Anyone that claims to be a poet and insists that he or she is completely well adjusted, has never had a problem with any sort of mind altering substances, and/or comes from a functional family...is either lying or is an alien and should be reported to the Men in Black. Poetry is the way that marginally crazy people that have seen a little or a lot of the beauty in the ugliness of this world share what they have seen, felt, or experienced...in this waking world or in some other altered or dream reality. Poets go places that other people can't go or wouldn't survive if they went there.

The earliest recorded literature that still exists are epic poems. The stories of Gilgamesh, Beowulf, The Odyssey and The Illiad, fantastic tales written by folks...some of whom that didn't survive too well past publication of their works, yet live on, despite their personal struggles, in the beauty they left behind.

When I was at Pride, a friend of mine was graduating from the program, and I decided to write him a poem to express to him what his friendship meant and how he had touched my life during our time together. That one poem turned into a tradition during my stay at Pride. Soon, folks that were graduating were asking me if I would write a poem for them. Some of these people were folks that I can say with an almost 100% certainty had never voluntarily read a collection of poetry, gone to a reading, or could name more than five working, living poets. Yet, these same people saw something in poetry and something in poetry woke up something in them that made them want to be a part of it.

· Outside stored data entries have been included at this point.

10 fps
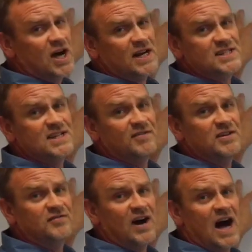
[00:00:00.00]
on at
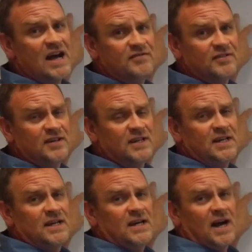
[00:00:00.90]
seventy-five
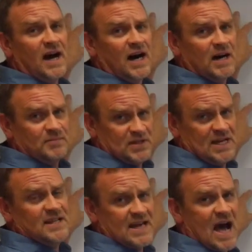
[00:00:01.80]
uh, to
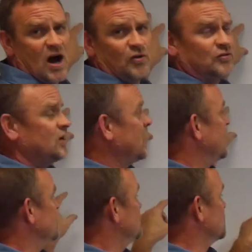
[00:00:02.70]
heat the house,
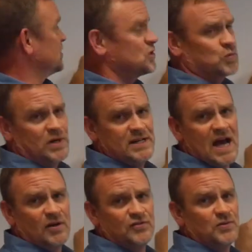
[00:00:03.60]
and you turn this one
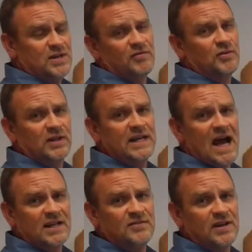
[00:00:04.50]
down so it never really
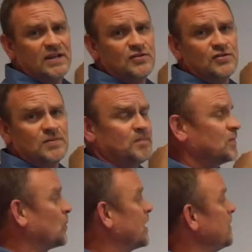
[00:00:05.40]
activates,
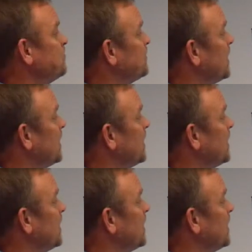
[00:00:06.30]
okay?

I am currently doing 9 hours of classes a week in what basically amounts to rehab refresher courses. There are people in the group sessions that have been sober for 13 years and there are folks that were using two days ago. Some are straight up kids, 18 years old, and just in or just dropped out of college. Some, like me, are professionals trying to keep ahead of their addictions, and others are grandmothers and grandfathers trying to make sure they are around to see their grandchildren grow up. Some people walk in that are obviously people of means and others are obviously working poor.

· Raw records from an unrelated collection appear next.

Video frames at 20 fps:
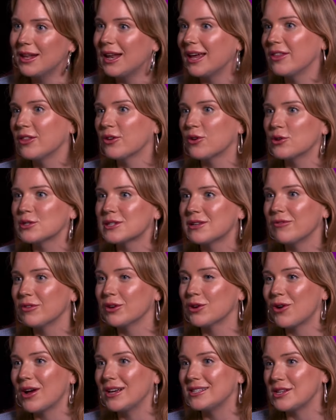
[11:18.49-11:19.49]
Like in the cost of
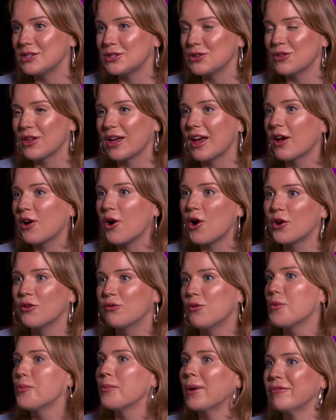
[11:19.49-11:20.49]
living crisis, you're thinking, I can't
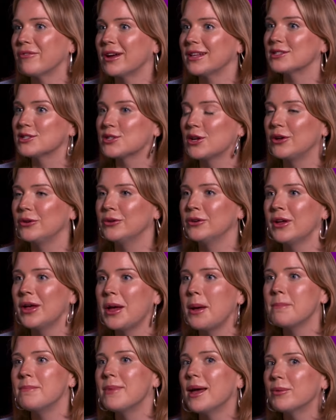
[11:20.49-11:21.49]
afford my rent, so
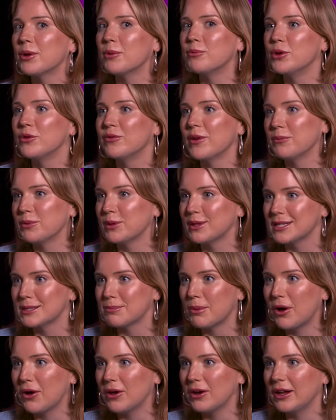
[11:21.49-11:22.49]
maybe I'll move in with this
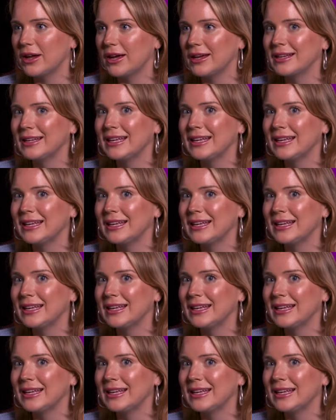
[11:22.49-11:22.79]
partner.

I see poetry in all of these people.

These rooms are filled with folks that come in with their pain, fear, anger hurt, joy, triumph, hope, inspiration, sadness, ambivalence, and frustration. Some have stories that make my struggles seem downright easy, and others have stories that are milder than my own, but each person, it is obvious, is in pain and that pain is real without needing to or being measured in severity against an other's. Some folks have managed to get on my damn nerves straight from the gate, but, I can say with all honesty, I love these people for the poetry in them. They are living, truly living, because they are struggling against their circumstances in a fight to LIVE differently.

In this city of millions, I watch people coast through life every day. I watch living automatons moving about their day, oblivious or sedated to the point of oblivion. I watch them do the same things, in the same way, each and every day. Rich or poor they have accepted what they have, without examination, or having examined where they are and what they have, they have chosen to make peace with stasis or at least have chosen the route of apathy.

I want to live, I want to grow, and when I leave this world, whenever that may be, I want to look back on it and say that I struggled against what needed to be overcome, accepted all the love that was freely offered, and returned love freely to those that needed it.

And so I write poetry, because it is the way that I love myself, love the people around me, and love the world. Openly, as honestly as I can at the moment when writing, and wishing only that someone, somewhere finds something in the words I write to help them live a poetic life of their own.

3 comments:

  1. And I love you both 360 degrees CELCIUS!

    You reminded me of this Stevie Nicks song...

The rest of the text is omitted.